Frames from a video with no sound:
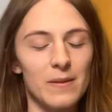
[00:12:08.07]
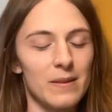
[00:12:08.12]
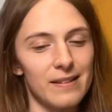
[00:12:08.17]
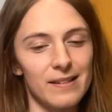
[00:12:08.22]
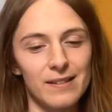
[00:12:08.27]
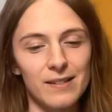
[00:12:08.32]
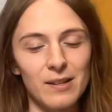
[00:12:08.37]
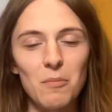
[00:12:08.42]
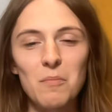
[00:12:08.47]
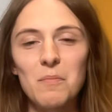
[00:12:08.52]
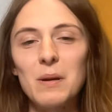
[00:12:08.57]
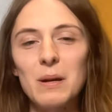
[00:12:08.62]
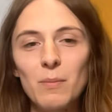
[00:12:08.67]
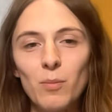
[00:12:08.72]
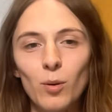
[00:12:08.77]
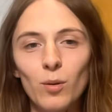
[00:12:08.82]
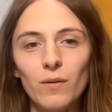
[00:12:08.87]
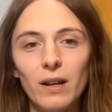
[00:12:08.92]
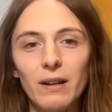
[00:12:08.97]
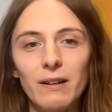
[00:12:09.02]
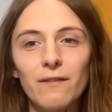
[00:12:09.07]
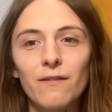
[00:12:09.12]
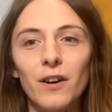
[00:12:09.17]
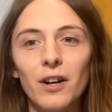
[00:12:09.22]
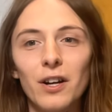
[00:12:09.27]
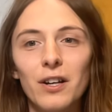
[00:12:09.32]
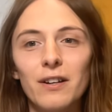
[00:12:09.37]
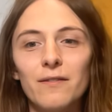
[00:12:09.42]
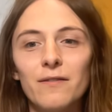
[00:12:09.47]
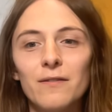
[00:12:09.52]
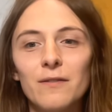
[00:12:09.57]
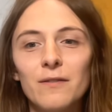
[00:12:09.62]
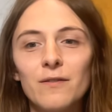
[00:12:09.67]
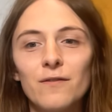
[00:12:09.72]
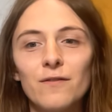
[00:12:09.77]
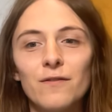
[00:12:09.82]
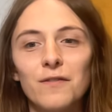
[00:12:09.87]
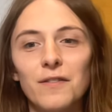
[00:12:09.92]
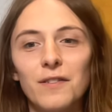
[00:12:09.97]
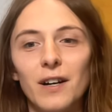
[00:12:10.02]
some people like find it
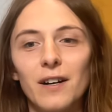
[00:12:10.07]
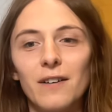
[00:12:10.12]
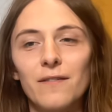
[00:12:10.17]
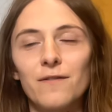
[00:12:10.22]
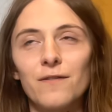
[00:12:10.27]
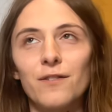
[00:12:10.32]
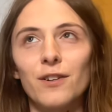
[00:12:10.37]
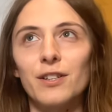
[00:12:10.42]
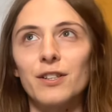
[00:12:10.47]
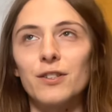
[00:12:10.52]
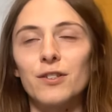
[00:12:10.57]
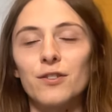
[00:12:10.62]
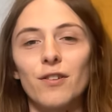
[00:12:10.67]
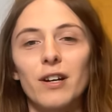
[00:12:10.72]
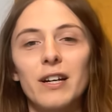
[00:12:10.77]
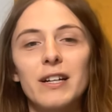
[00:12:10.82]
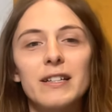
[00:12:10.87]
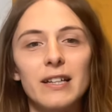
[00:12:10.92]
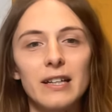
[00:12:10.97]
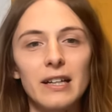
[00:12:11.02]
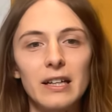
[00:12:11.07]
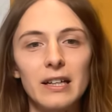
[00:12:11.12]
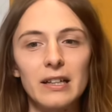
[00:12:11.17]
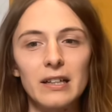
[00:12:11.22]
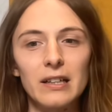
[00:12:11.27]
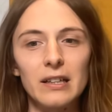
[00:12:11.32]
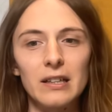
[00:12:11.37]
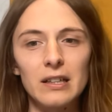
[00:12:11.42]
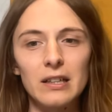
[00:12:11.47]
fr frustrating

- What is being asked -
Exactly the lines from the top of the listing through the line holding "[00:12:09.22]" should be repeated, with pictures left out.

- Answer to the exercise -
Frames from a video with no sound:
[00:12:08.07]
[00:12:08.12]
[00:12:08.17]
[00:12:08.22]
[00:12:08.27]
[00:12:08.32]
[00:12:08.37]
[00:12:08.42]
[00:12:08.47]
[00:12:08.52]
[00:12:08.57]
[00:12:08.62]
[00:12:08.67]
[00:12:08.72]
[00:12:08.77]
[00:12:08.82]
[00:12:08.87]
[00:12:08.92]
[00:12:08.97]
[00:12:09.02]
[00:12:09.07]
[00:12:09.12]
[00:12:09.17]
[00:12:09.22]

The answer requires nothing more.